Hal itu menyebabkan aku memiliki trauma yang mendalam, dan sejak saat itu aku tidak
pernah mau jika diajak berpergian ke Merlung lagi.

Tepat pada tahun 2008, saat itu adalah saat dimana saya pertama kali memasuki
dunia pendidikan yaitu Taman Kanak-kanak. Orang tuaku telah membekaliku ilmu yang
cukup untuk masuk ke Taman Kanak-kanak, sehingga saat menempuh pendidikan disana aku
sudah bisa membaca, menulis, dan menggambar. Tidak lupa pula aku diajarkan bagaimana
cara bersosialisasi yang baik oleh orang tuaku serta guruku. Saat menempuh pendidikan di
Taman Kanak-kanak aku termasuk kategori anak yang cengeng dan mudah menangis,
sehingga teman-teman sekolah suka menjahiliku kala itu. Bentuk-bentuk dari kejahilan
mereka sangat beragam, ada yang suka mencontek secara paksa tugas yang telah aku buat,
ada yang menyembunyikan krayonku, ada yang mendorong ayunan dengan kuat hingga
menyebabkan aku terjatuh dari ayunan, ada yang suka menginjak sepatuku saat senam sabtu,
dan masih banyak lagi yang lainnya. Dan saat aku melaporkannya ke guru pun, mereka tetap
tidak berhenti menjahiliku. Lalu aku juga melaporkan hal tersebut kepada orang tuaku, dan
orang tuaku mendatangi para guru untuk membahas masalah tersebut. Kemudian secara
perlahan-lahan hal-hal jahil dari mereka pun tidak terjadi lagi kepadaku.

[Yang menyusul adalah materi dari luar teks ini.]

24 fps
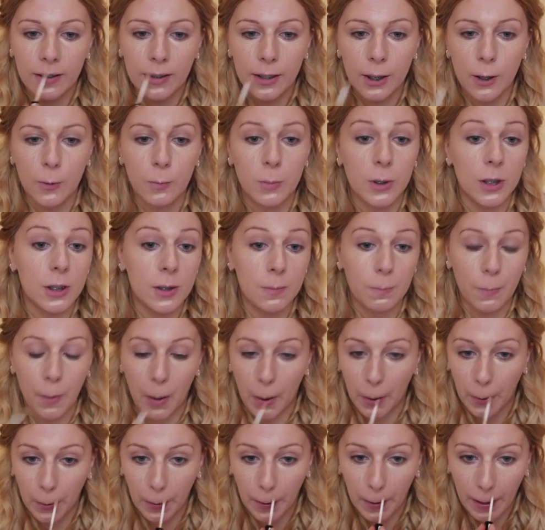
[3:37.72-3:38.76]
cupid's
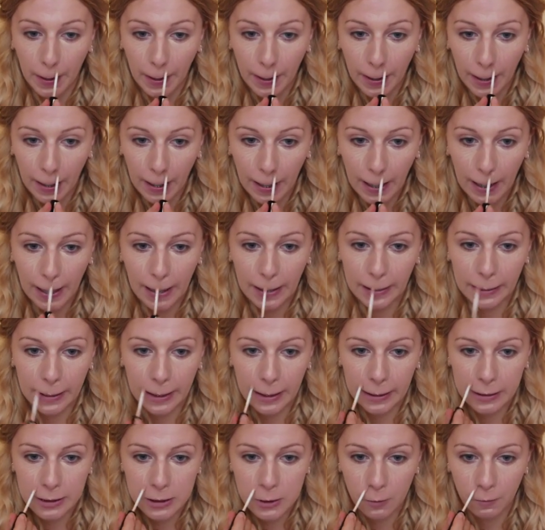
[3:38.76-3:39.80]
bow, and
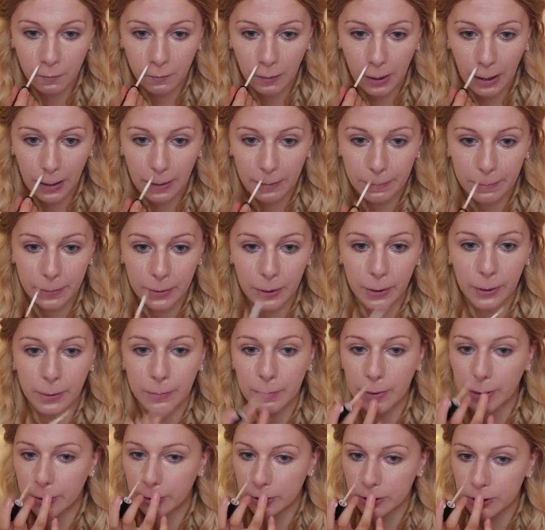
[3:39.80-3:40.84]
then sort of like below
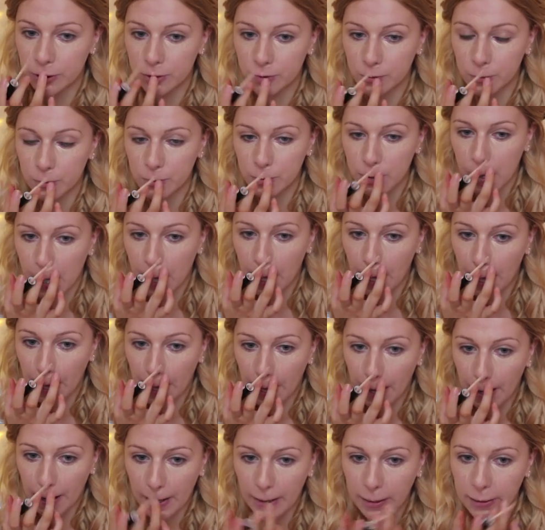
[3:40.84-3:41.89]
my nostrils,
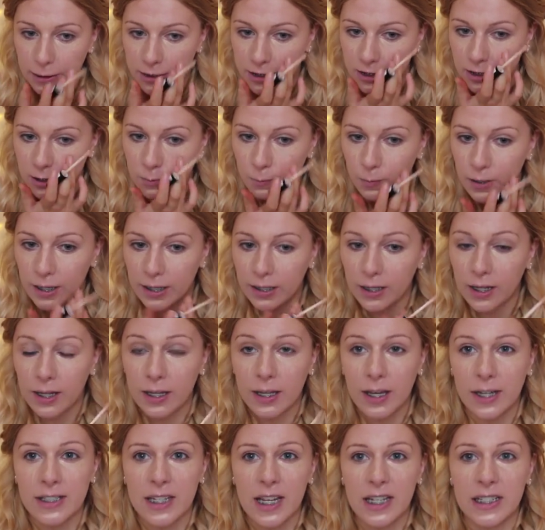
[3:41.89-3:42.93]
just where
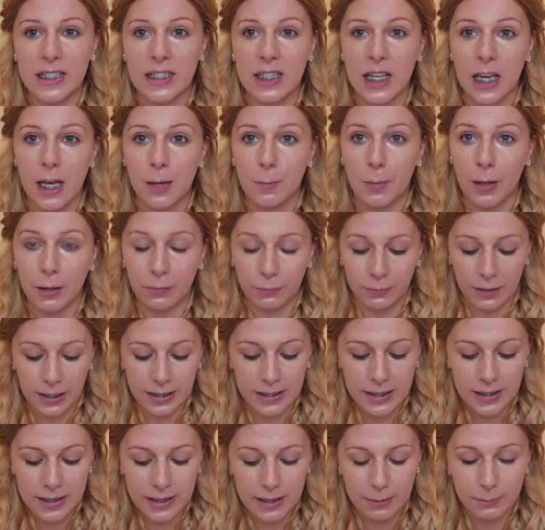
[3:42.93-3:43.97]
like I tend to get a bit of
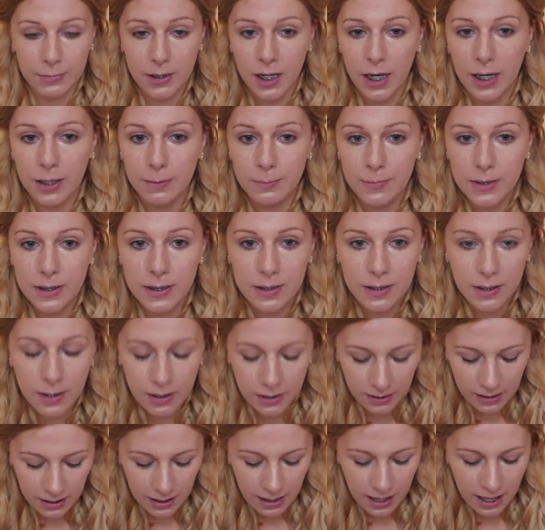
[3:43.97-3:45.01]
redness sometimes.
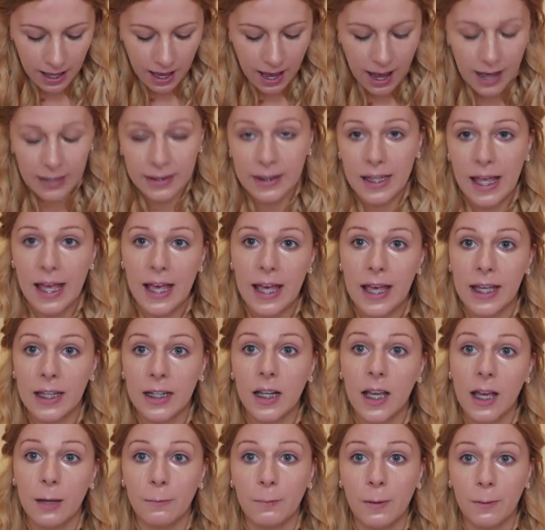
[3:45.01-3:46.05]
And
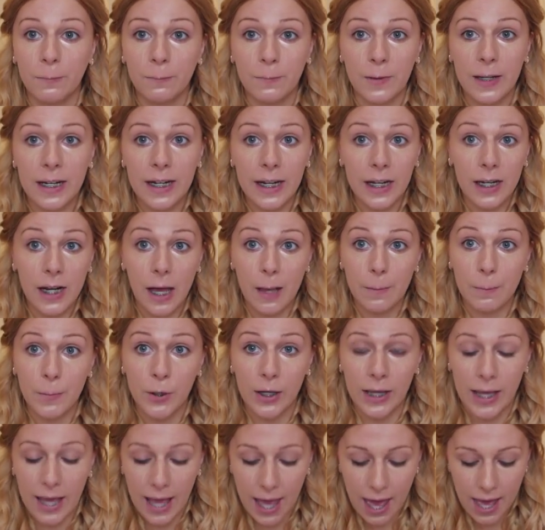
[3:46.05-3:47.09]
then if I'm feeling like
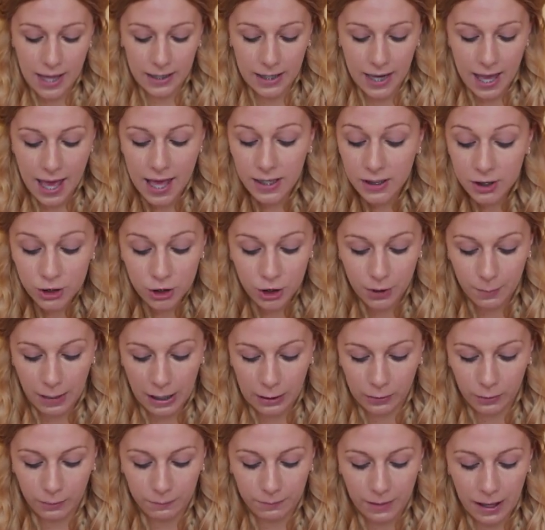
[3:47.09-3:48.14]
putting an extra
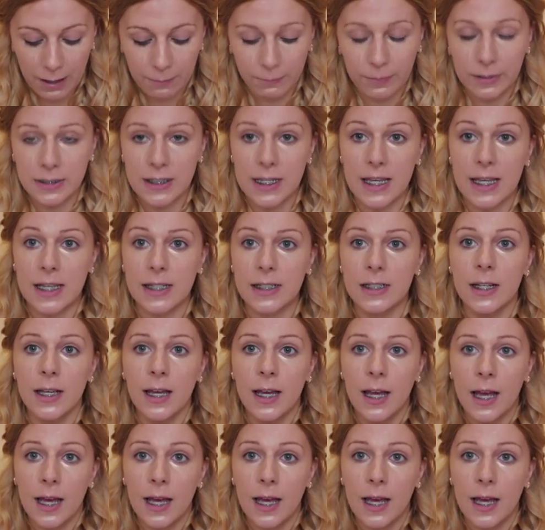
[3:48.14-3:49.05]
amount of effort in,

Memasuki Sekolah Dasar, saat itu tepatnya pada tahun 2009. Sekolah tempat ku
bejalar tersebut bernama SD Negeri 15/V Serdang Jaya, letaknya di lorong 7 Serdang Jaya,
cukup dekat dengan rumahku. Biasanya aku tempuh dengan berjalan kaki bersama ibuku
kurang lebih selama 10 menit. Tidak ada hal yang menarik selama aku duduk di kelas 1 SD
ini, hanya belajar seperti biasa, bermain, lalu pulang ke rumah.

Lalu naiklah aku ke kelas 2 SD, saat itu aku banyak bertemu teman baru. Salah
satunya bernama, Tri Alfin Sapta Febrianti atau biasanya ku panggil dengan nama Alpin. Ia
menjadi salah satu teman dekatku sekaligus sahabatku dari dulu hingga kini, dan kebetulan
sekali ternyata kami bertetangga dan orang tua kami berteman. Kami berdua didaftarkan oleh
orang tua kami ke sekolah sore, di sekolah sore tersebut kami banyak diajarkan ilmu tentang
keagamaan. Oh iya, sekolah sore itu adalah sekolah khusus yang memang mata pelajarannya
hanya menyangkut agama saja, contohnya seperti Al-qur’an Hadist, Bahasa Arab, Muloq,
Akidah, Akhlak, Arab Melayu, dan lain sebagainya. Sekolah sore tersebut dimulai dari kelas
0 lalu kelas 1,2, dan 3, serta paling akhir adalah kelas 4. Kegiatan sekolah sore dimulai saat
pukul 2 siang. Biasanya aku dan alpin berangkat dari rumah pukul 13:30, kami pergi dengan
berjalan kaki selama kurang lebih 7 menit. Dan pulang sekolah sore pada pukul 16:10. Saat
kelas 2 sekolah sore aku dan alpin melakukan lompat kelas atas perintah guru, yang awalnya
dari kelas 2 langsung ke kelas 4. Sehingga aku tamat sekolah sore pada saat aku kelas 4 SD.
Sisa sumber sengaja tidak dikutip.